**The data**:
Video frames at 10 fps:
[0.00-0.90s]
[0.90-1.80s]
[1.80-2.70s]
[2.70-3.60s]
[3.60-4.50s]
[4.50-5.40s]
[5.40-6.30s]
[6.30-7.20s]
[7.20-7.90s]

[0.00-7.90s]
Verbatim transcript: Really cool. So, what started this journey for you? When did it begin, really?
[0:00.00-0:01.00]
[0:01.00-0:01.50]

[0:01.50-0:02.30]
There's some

* * *

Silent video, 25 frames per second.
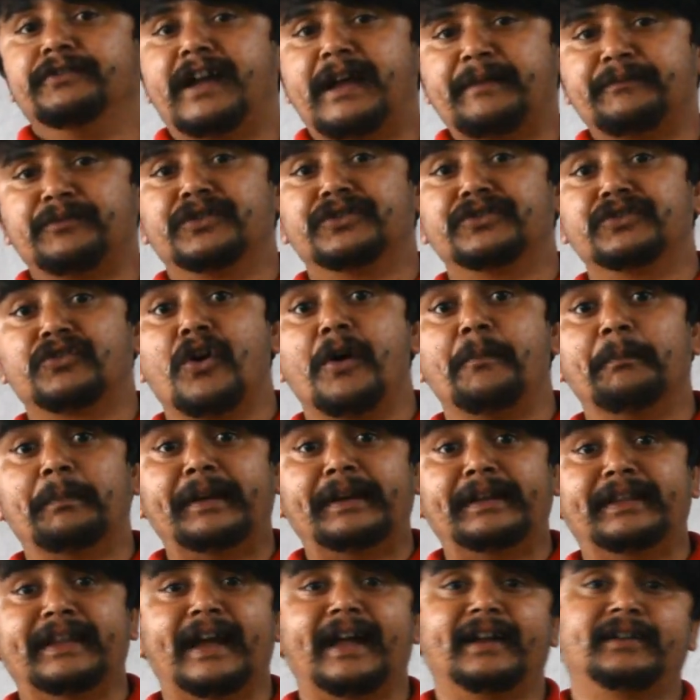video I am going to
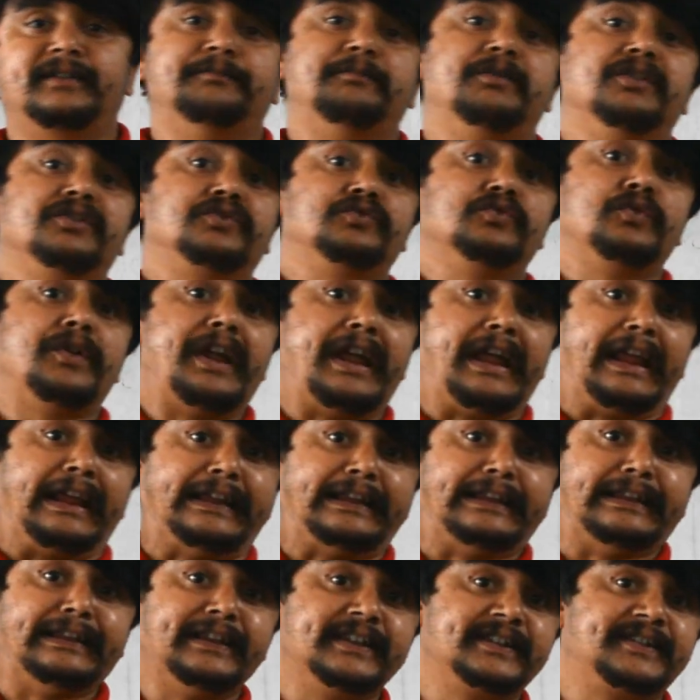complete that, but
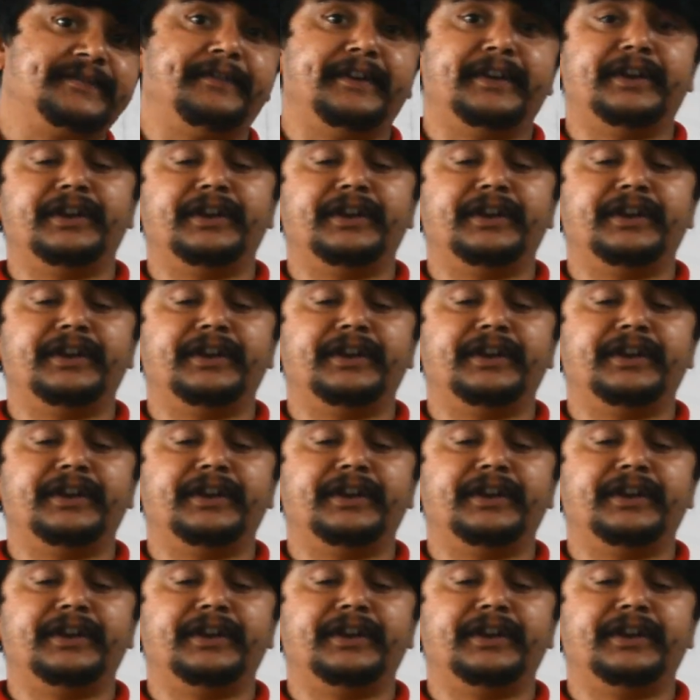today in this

--

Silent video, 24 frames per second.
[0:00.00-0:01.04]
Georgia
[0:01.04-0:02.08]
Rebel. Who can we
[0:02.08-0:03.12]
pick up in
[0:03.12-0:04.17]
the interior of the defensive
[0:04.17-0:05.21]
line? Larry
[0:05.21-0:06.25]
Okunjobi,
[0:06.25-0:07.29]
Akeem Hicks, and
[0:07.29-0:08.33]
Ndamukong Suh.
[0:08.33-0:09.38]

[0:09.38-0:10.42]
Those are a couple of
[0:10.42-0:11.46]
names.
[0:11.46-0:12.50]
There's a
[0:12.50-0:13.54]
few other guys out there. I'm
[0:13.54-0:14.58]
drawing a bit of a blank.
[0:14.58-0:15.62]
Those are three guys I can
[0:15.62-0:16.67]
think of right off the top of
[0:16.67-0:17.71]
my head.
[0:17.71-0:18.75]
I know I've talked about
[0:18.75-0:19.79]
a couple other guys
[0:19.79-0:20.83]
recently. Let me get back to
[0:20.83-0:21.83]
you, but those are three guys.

**Exercise details**: All lines in the listing above between the line with "Video frames at" and the line with "Verbatim transcript: Really", inclusive, should be set down exactly, and no line outside that range.

**Exercise answer**:
Video frames at 10 fps:
[0.00-0.90s]
[0.90-1.80s]
[1.80-2.70s]
[2.70-3.60s]
[3.60-4.50s]
[4.50-5.40s]
[5.40-6.30s]
[6.30-7.20s]
[7.20-7.90s]

[0.00-7.90s]
Verbatim transcript: Really cool. So, what started this journey for you? When did it begin, really?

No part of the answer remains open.